That's not what Sex Ed courses teach.



> I don't see how this is much different than teaching algebra ,  so how does teaching algebra lead to a nanny state?



It wouldn't be, if all it taught was biology.



> In fact education is the best defence against a nanny state, why else did totalitarian states first censure the educated classes?  Why did the USSR try to silence the various intellectuals that criticized it?



Education is an excellent preventative.  Indoctrination is not.  The USSR indoctrinated.

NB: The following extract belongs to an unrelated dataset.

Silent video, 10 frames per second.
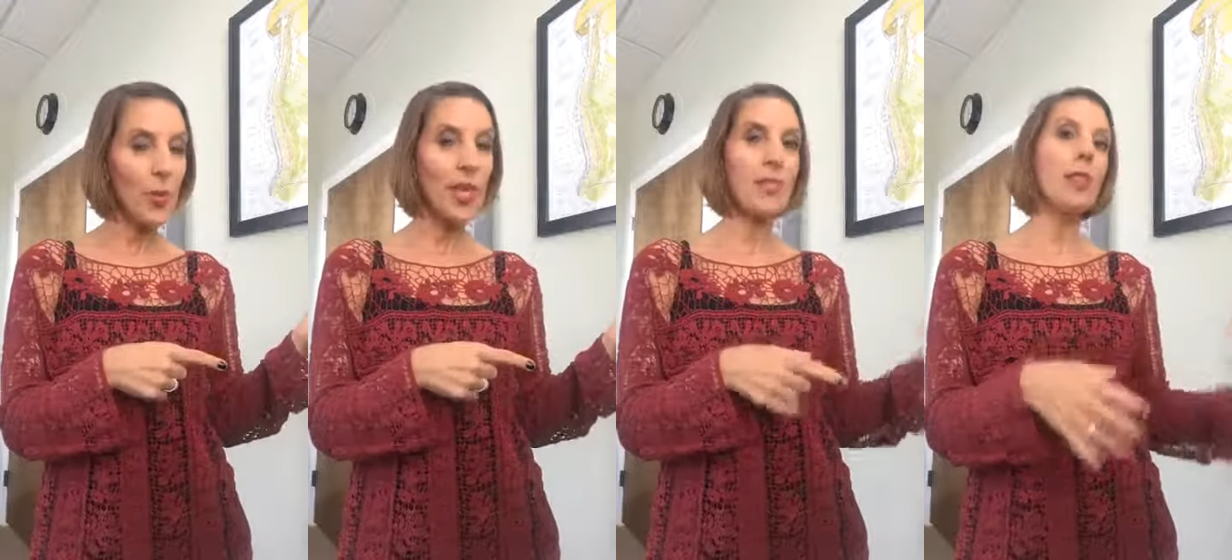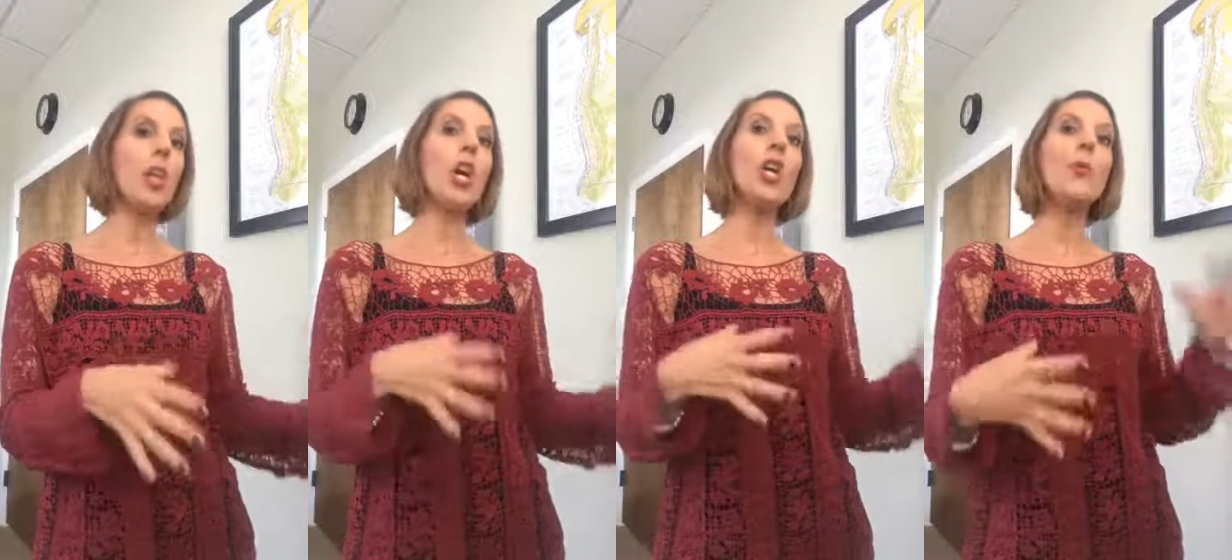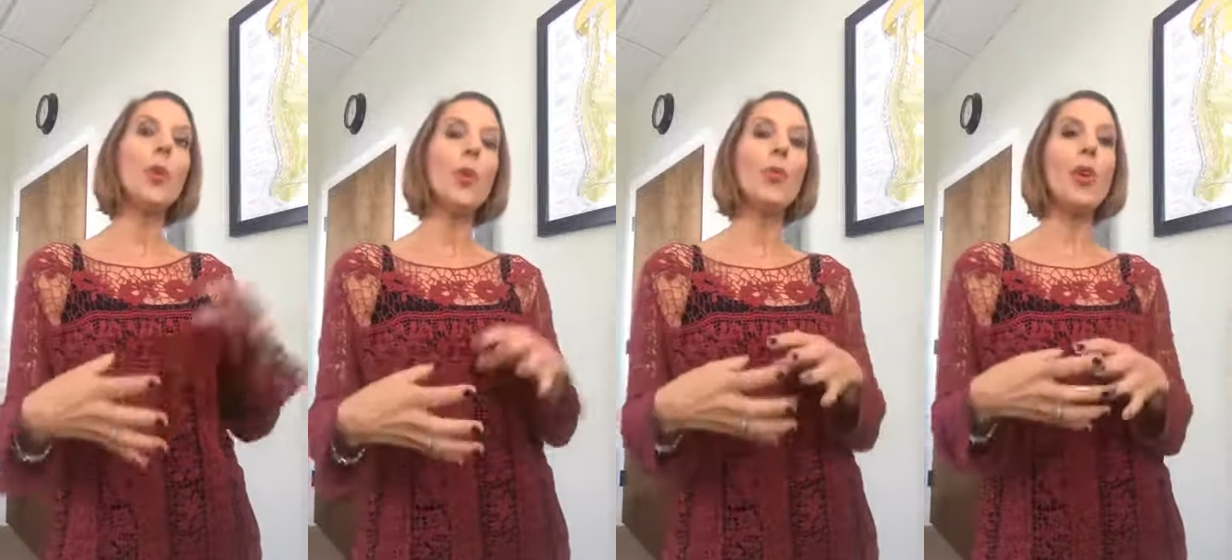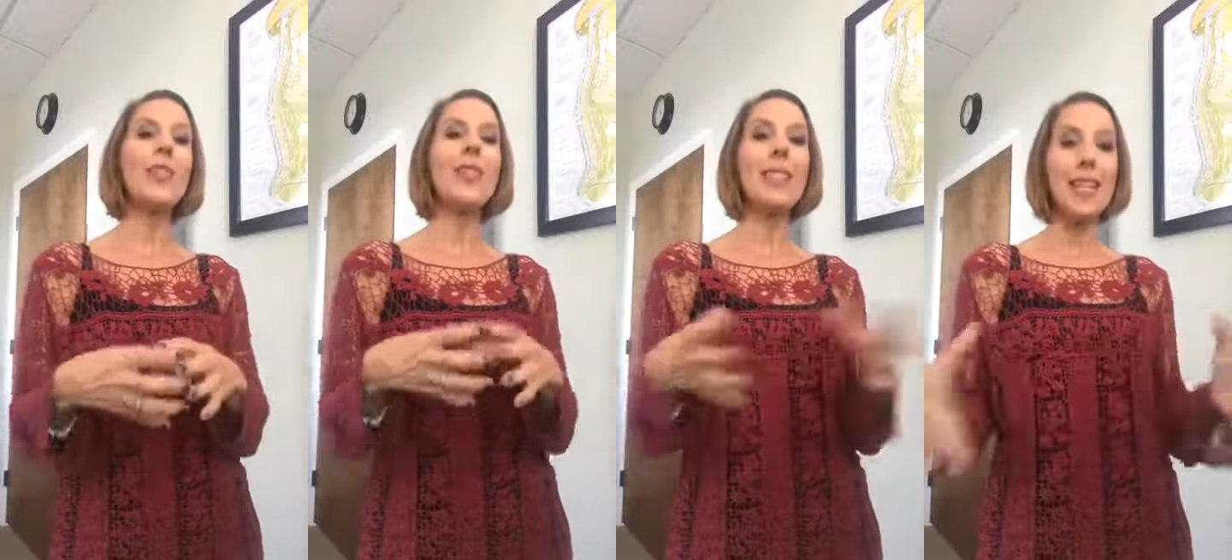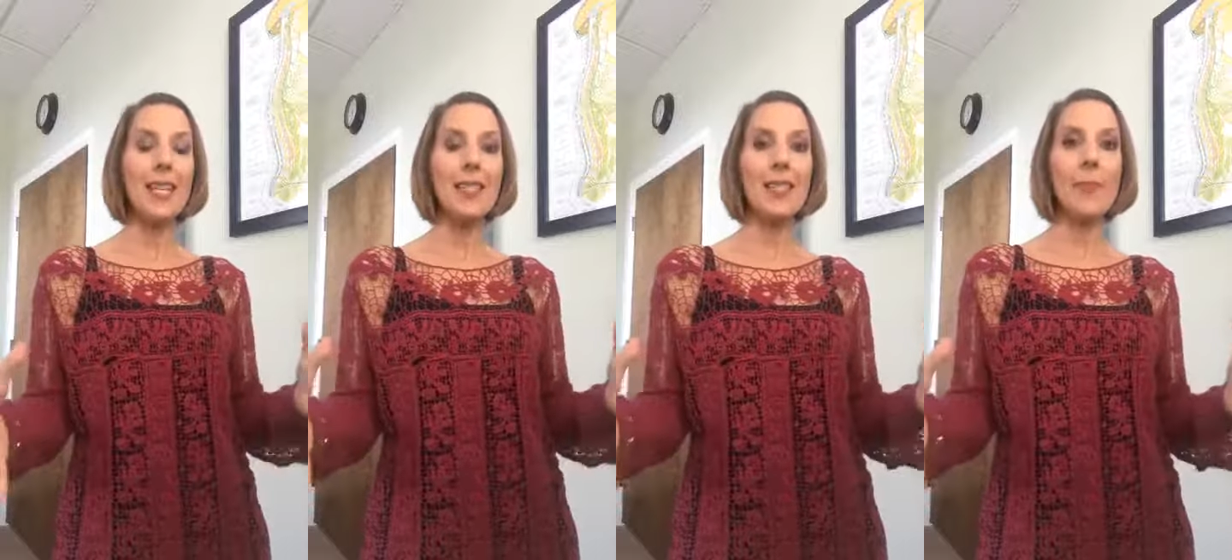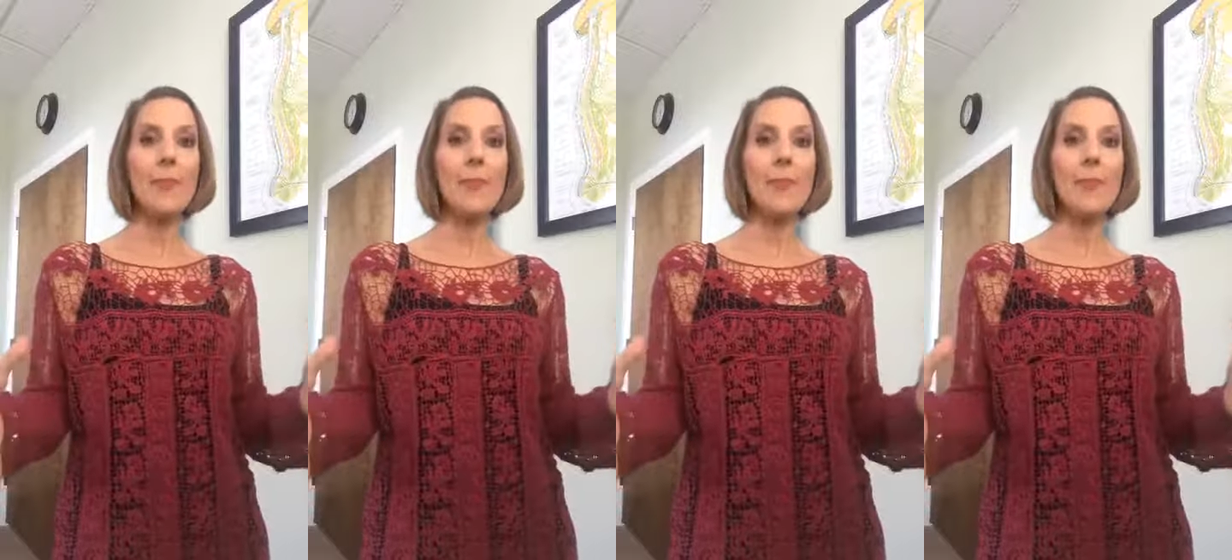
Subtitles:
because the longer bone broth sits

http://www.washingtonpost.com/wp-dyn/content/article/2007/03/17/AR2007031701123.html



> In Seattle public schools, sexual orientation is taught in ninth-grade health class, a one-day session that uses vignettes about fictitious teens to illustrate same-sex and opposite-sex attraction. But the topic can arise as early as grade 5, in discussions on the many changes that accompany puberty.
> ...
> At the same time, school systems in politically liberal communities are expanding the lexicon of sex and gender identity in health classes. Homosexuality is one of many topics covered under the umbrella of "comprehensive" sex education, which teaches students how to be comfortable with their sexuality and safe in sexual practice.



Is that about how to avoid becoming pregnant?

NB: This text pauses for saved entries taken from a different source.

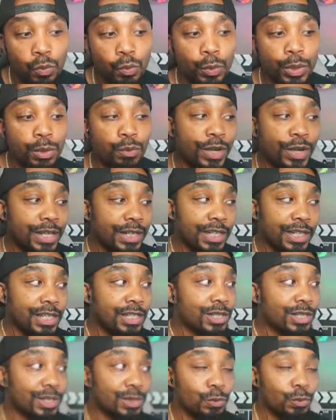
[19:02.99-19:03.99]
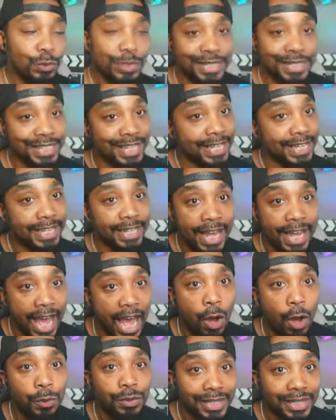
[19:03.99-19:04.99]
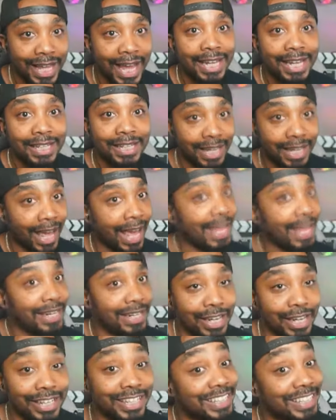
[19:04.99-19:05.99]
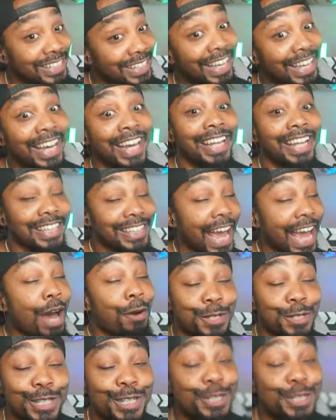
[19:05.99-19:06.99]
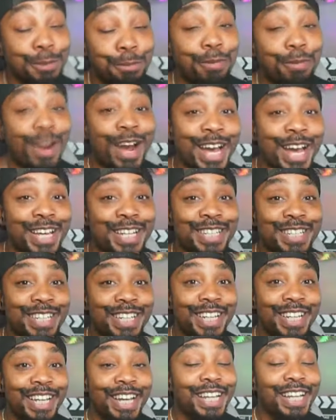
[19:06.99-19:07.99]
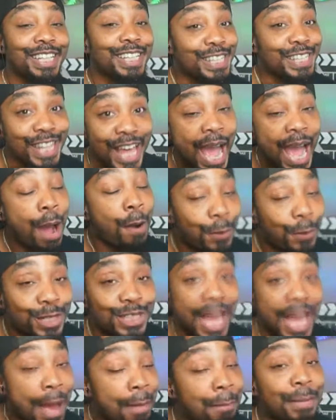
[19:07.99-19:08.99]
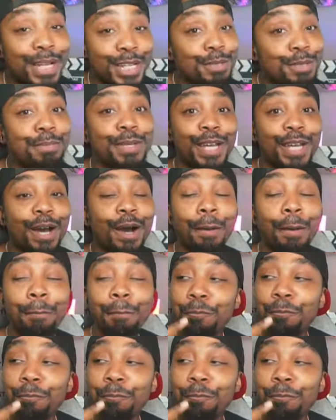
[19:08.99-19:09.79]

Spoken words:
When Rhaenys was taken out, that that was a surprise. That messed me up.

All of these issues fall under the purview of 'Sex Ed'.  Only a very few of them are pure science and devoid of personal morals and belief systems.  Biology classes easily cover the former.

Education is great.  Mandated education about preferred behavior is not education as such, it is behavior-modification in order to obtain a desired social outcome.  That's called indoctrination.

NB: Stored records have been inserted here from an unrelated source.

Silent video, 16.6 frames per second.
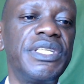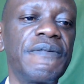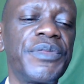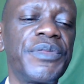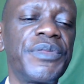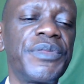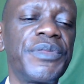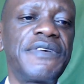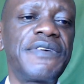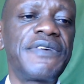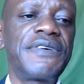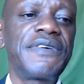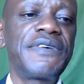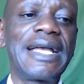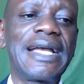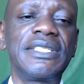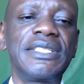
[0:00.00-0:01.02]
First,
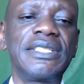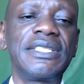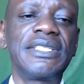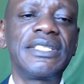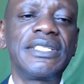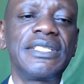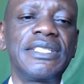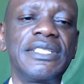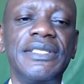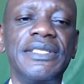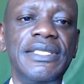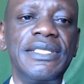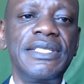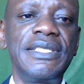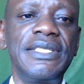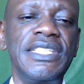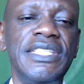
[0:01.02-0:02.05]
I can bet
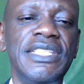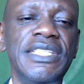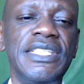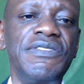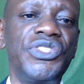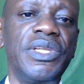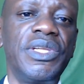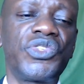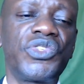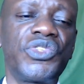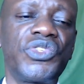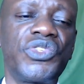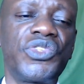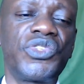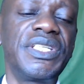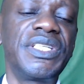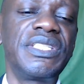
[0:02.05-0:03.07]
this individual
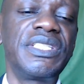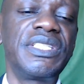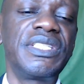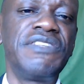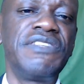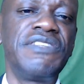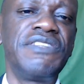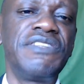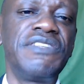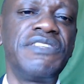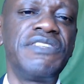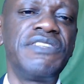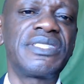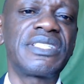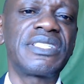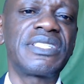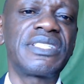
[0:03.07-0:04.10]
is going to be
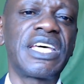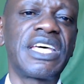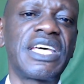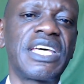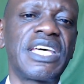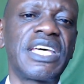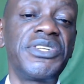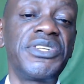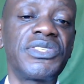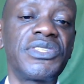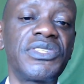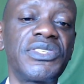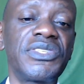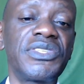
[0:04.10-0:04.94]
deficient in vitamins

Freedom is not something the government teaches to children over the objection of their parents.  You talk about the USSR and repressive regimes, that's it right there.


----------



## MJS (Aug 17, 2010)

Bill Mattocks said:


> Yes, my suggestion is that parents step up, or we suffer the consequences. This is basic to freedom. It is not acceptable (to me) to argue that because parents won't, the government must. There is a third option; it's called failing. Freedom means freedom to suck too.


 
Bill, you keep going back to freedom.  I think its safe to say I've said parents are free to do as they wish.  As long as they're willing to accept the fact that their child may be a mom or dad alot sooner than they planned, and the parents will become grandparents sooner than they planned.  

I'll go back to other things that're taught, such as history, math, science, etc.  What if the parents didn't like the way history was taught in school?  Fact is, there is little they can do to control whats taught, with the exception of home schooling.  Even in a private school, its possible there may be things the parents dont like.  

I dont believe I've ever said the school should be the sole source.  I simply said that no matter who teaches it to the kids, someone should, as its something that could have a devastating effect on the kids life.  





> See my note about 'reasonable'. You don't see anything wrong with it. Many parents do. Their opinions don't matter?


 
See above. I think this is the way you are reading into it.  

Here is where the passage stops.